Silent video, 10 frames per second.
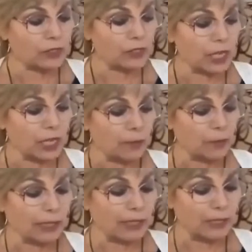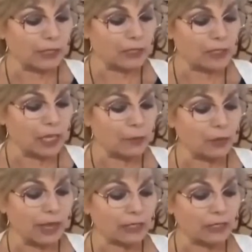stable and
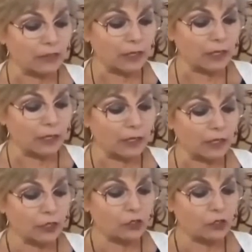unstable activity,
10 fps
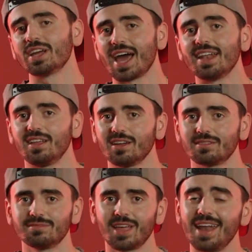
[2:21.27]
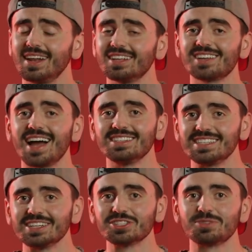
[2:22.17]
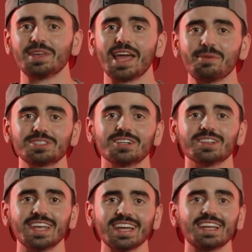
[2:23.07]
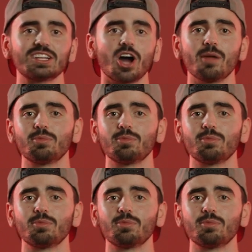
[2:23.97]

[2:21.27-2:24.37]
and editing, and it is ideal to be able to link and cut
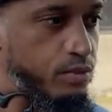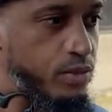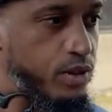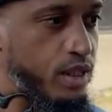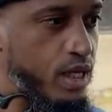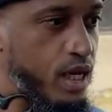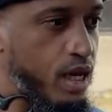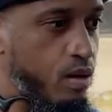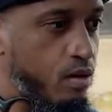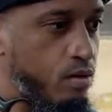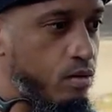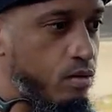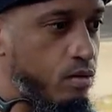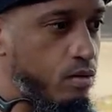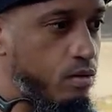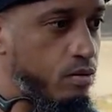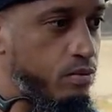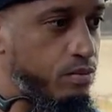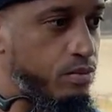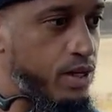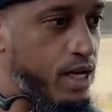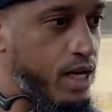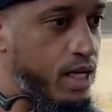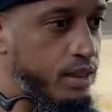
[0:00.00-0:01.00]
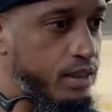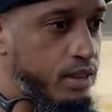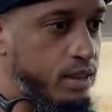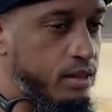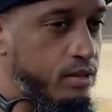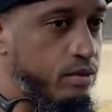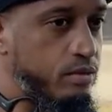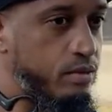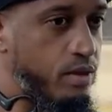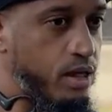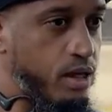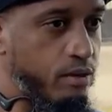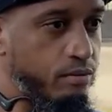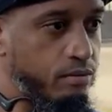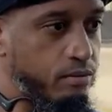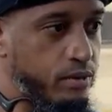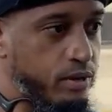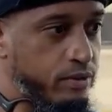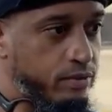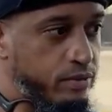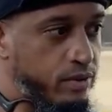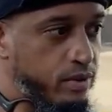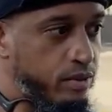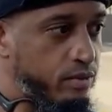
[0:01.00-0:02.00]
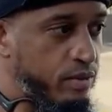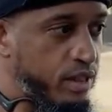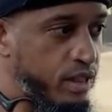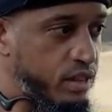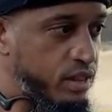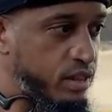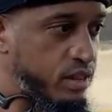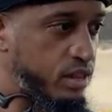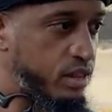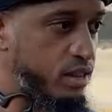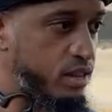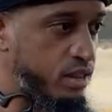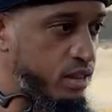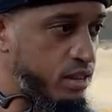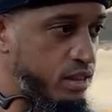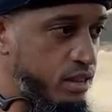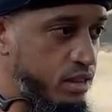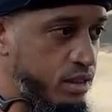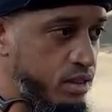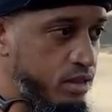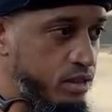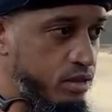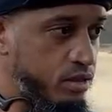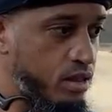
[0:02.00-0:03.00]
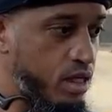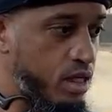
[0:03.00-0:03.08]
put out positive, uplifting messages and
====
## Task to complete
Please retype every record above exactly, leaving out the pictures.

## Result below
Silent video, 10 frames per second.
stable and
unstable activity,
10 fps
[2:21.27]
[2:22.17]
[2:23.07]
[2:23.97]

[2:21.27-2:24.37]
and editing, and it is ideal to be able to link and cut
[0:00.00-0:01.00]
[0:01.00-0:02.00]
[0:02.00-0:03.00]
[0:03.00-0:03.08]
put out positive, uplifting messages and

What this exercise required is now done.